1. For potential issues surrounding the use of alternating the timeframe phrasing (“During the past 12 months”, “During the last 12 months”, and “In the last 12 months”), which affected seven questions within the supplement, respondents recommended using a standardize timeframe phrasing (i.e., “During the last 12 months”) throughout survey instruments.

2. For order of the scaled options, respondents suggested using a consistent scale throughout all questions to minimize confusion (e.g., Always, Usually, Sometimes, Rarely, Never).

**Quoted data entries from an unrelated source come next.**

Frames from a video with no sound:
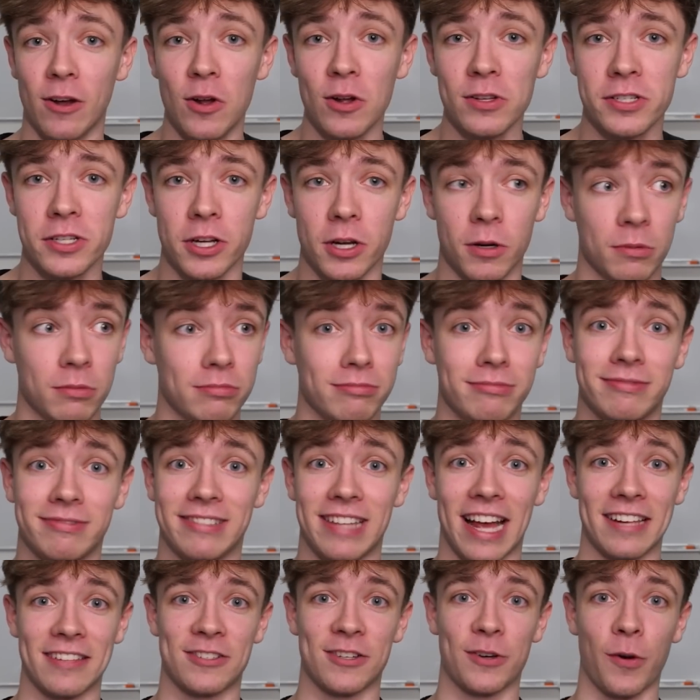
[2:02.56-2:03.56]
also,
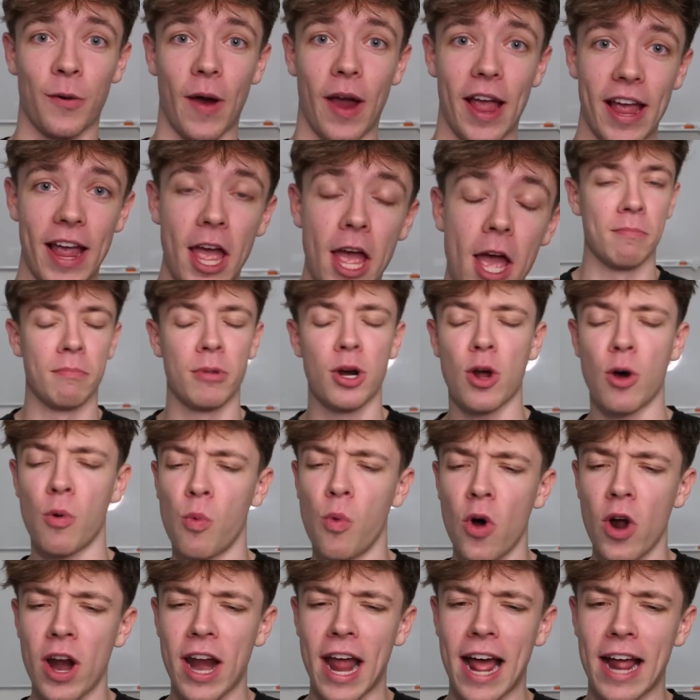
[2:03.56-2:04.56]
that's great. But on
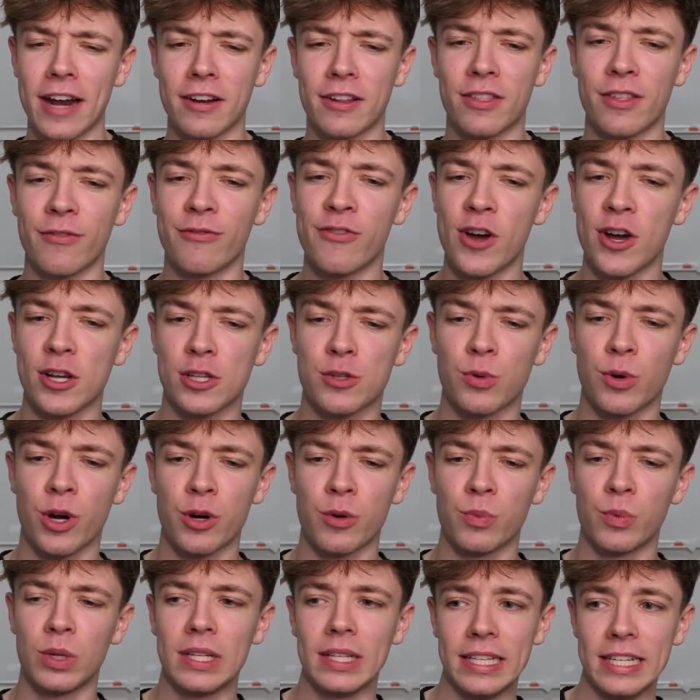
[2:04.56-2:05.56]
one hand, the first
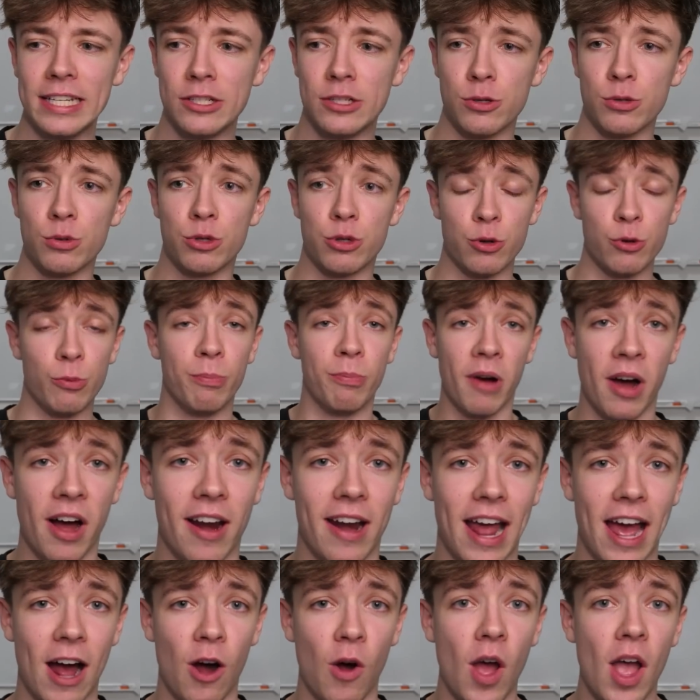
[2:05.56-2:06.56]
one will lead you to
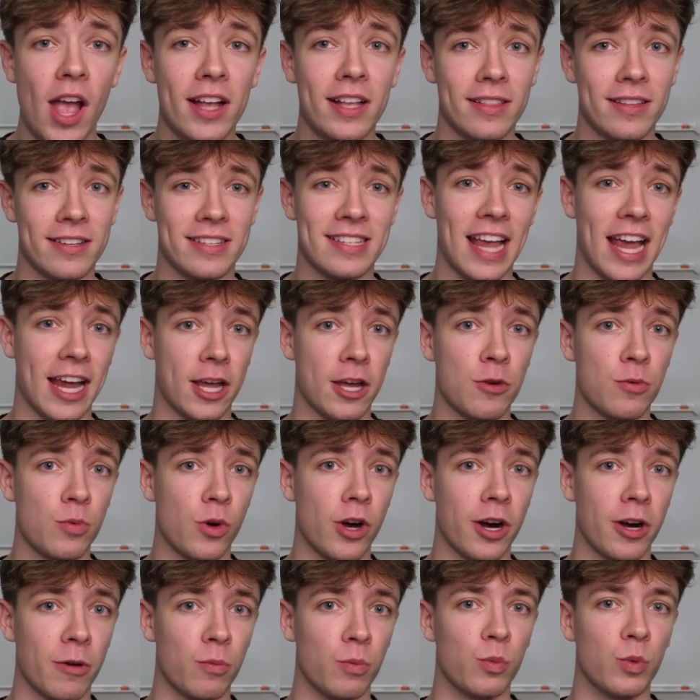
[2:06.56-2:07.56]
burnout, the second
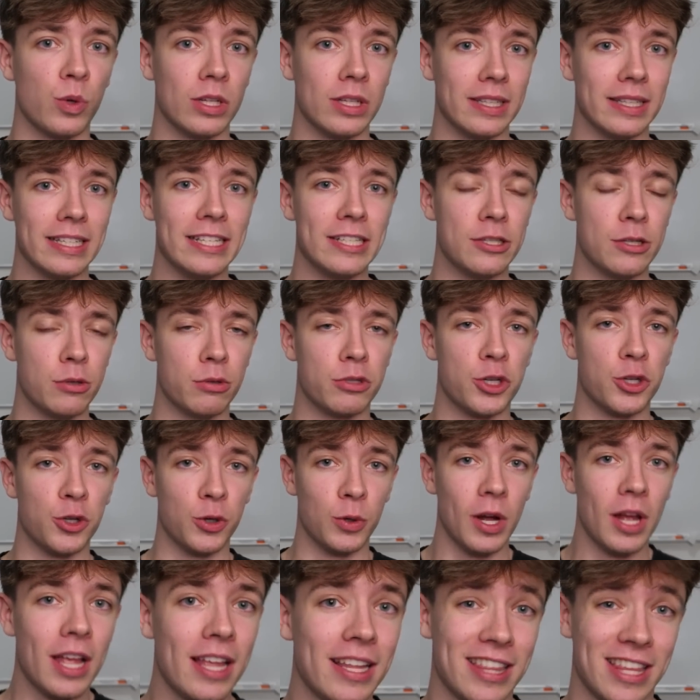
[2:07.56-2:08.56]
one will lead you
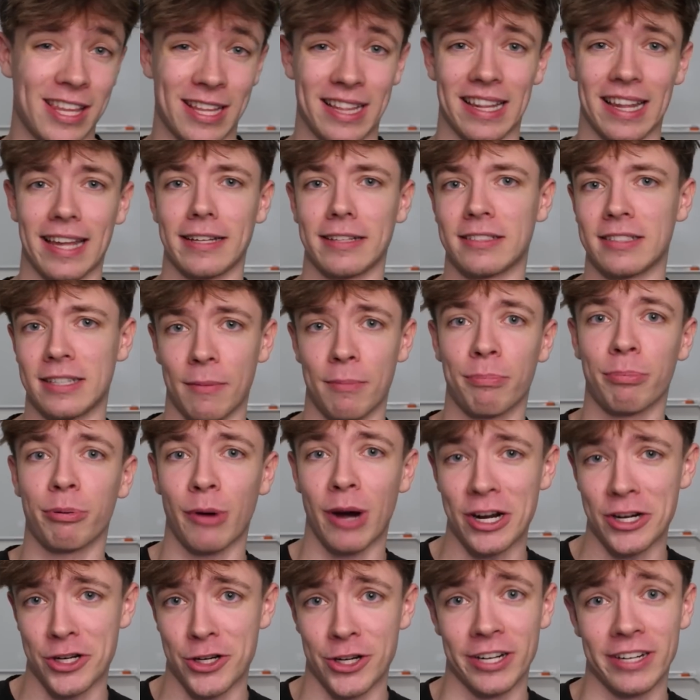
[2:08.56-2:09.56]
to,
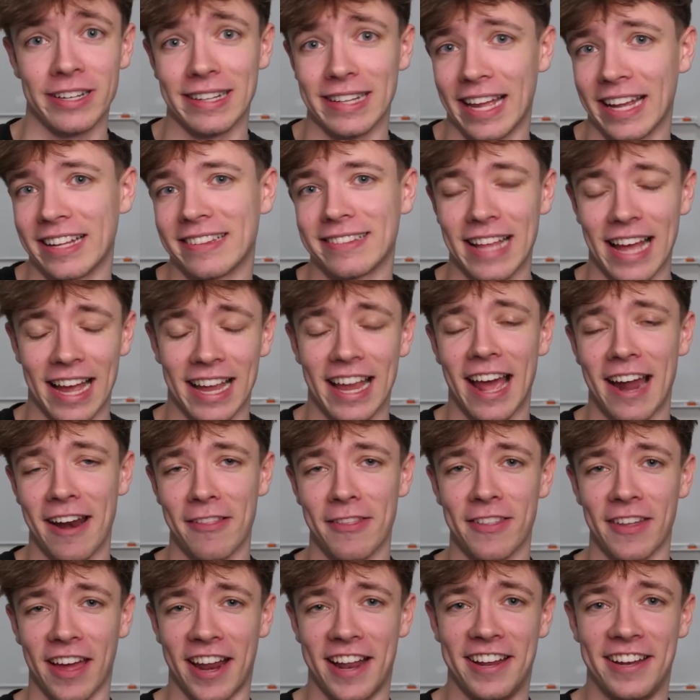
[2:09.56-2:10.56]
depression, that kind of
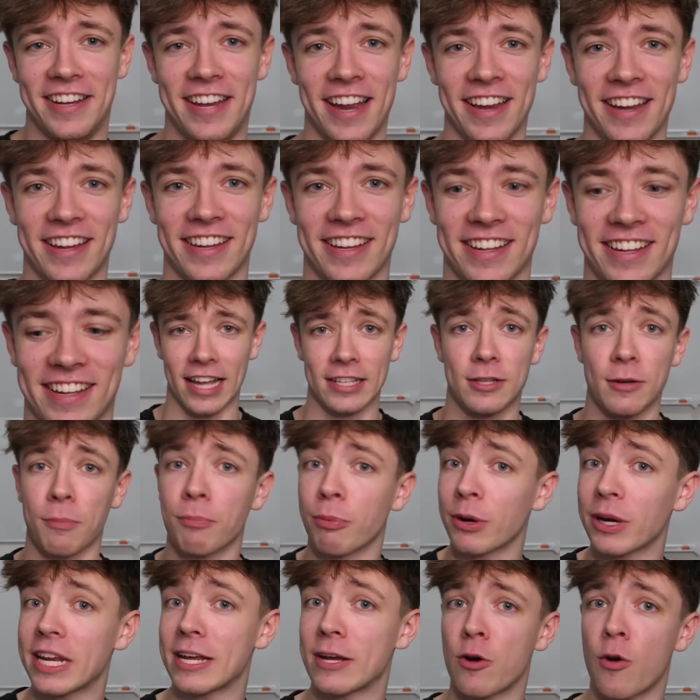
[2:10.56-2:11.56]
thing. It's a
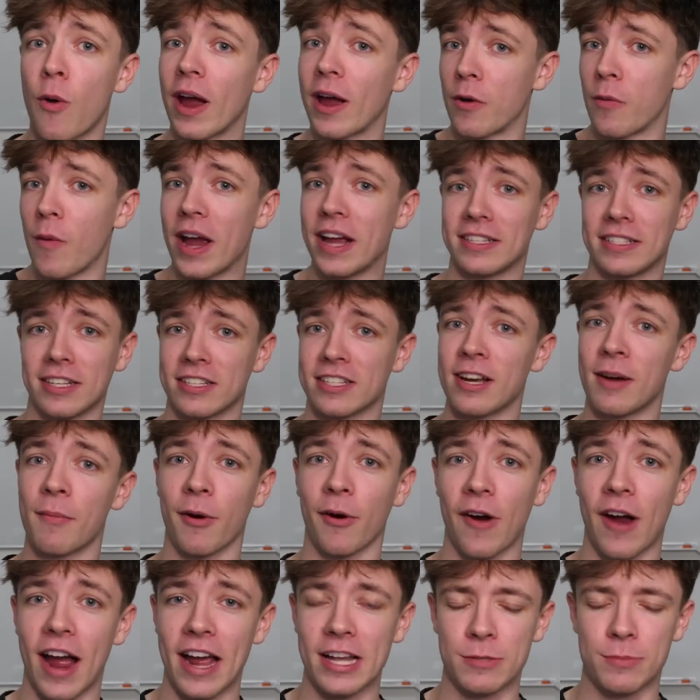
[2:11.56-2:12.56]
pretty quick way to
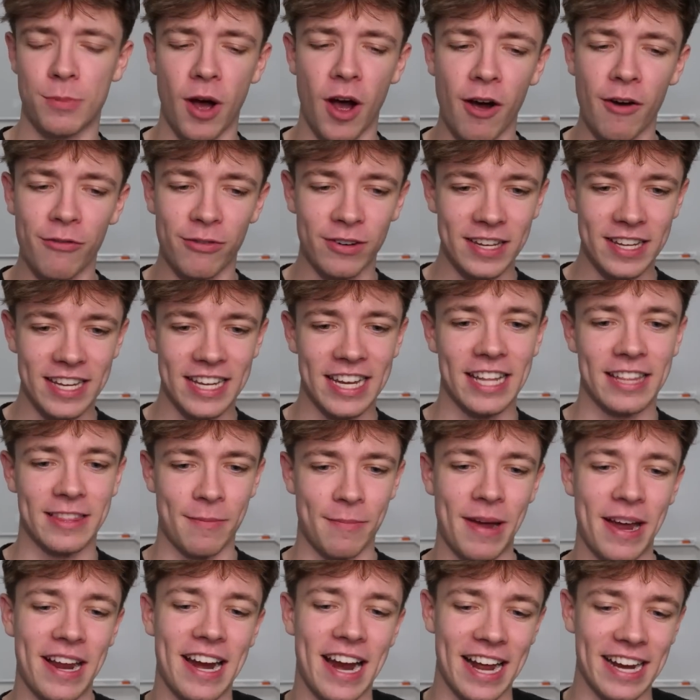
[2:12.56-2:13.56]
summarize, but hopefully you get the
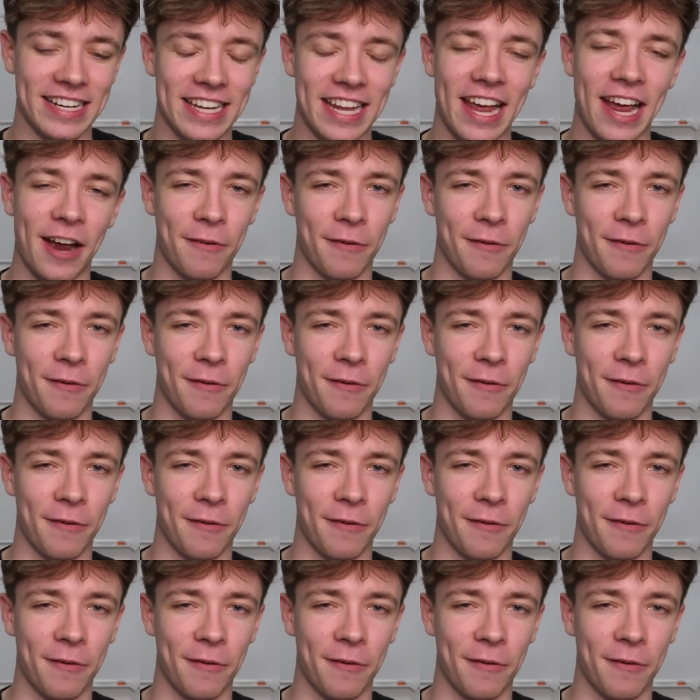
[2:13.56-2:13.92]
main idea,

Twenty questions were submitted for cognitive and field testing, but ultimately 12 were selected to ensure the SDOH module can be completed within approved burden hours for supplemental modules in PRAMS, content aligns with National Center for Chronic Disease Prevention and Health Promotion priorities and Behavioral Risk Factor Surveillance System content for survey year 2022. See Appendix B, ‘Question Changes Resulting from Cognitive and Field Testing, PRAMS Social Determinants of Health (SDOH) Supplemental Module’, for all the questions included in cognitive and field testing (noting the original Federal survey on which the question initially appeared) and for the specific changes made to each question after testing. Appendix C includes the final versions of the 12 questions in both English and Spanish to be provided to states as an option to implement as a PRAMS supplemental module either via the phone or mail mode. Appendix D (‘PRAMS Social Determinants of Health (SDOH) Supplemental Module, Web Mode’) includes screen shots of the SDOH supplemental module from the web mode of data collection for any states participating in both the initial roll out of the web mode and who elect to use the SDOH supplemental module.

Burden Estimate

No change to the burden estimate is requested.

Effect of Proposed Changes on Currently Approved Instruments and Attachments

Non-substantive change for supplemental data collection module on Social Determinants of Health.

OMB approval is requested, effective immediately.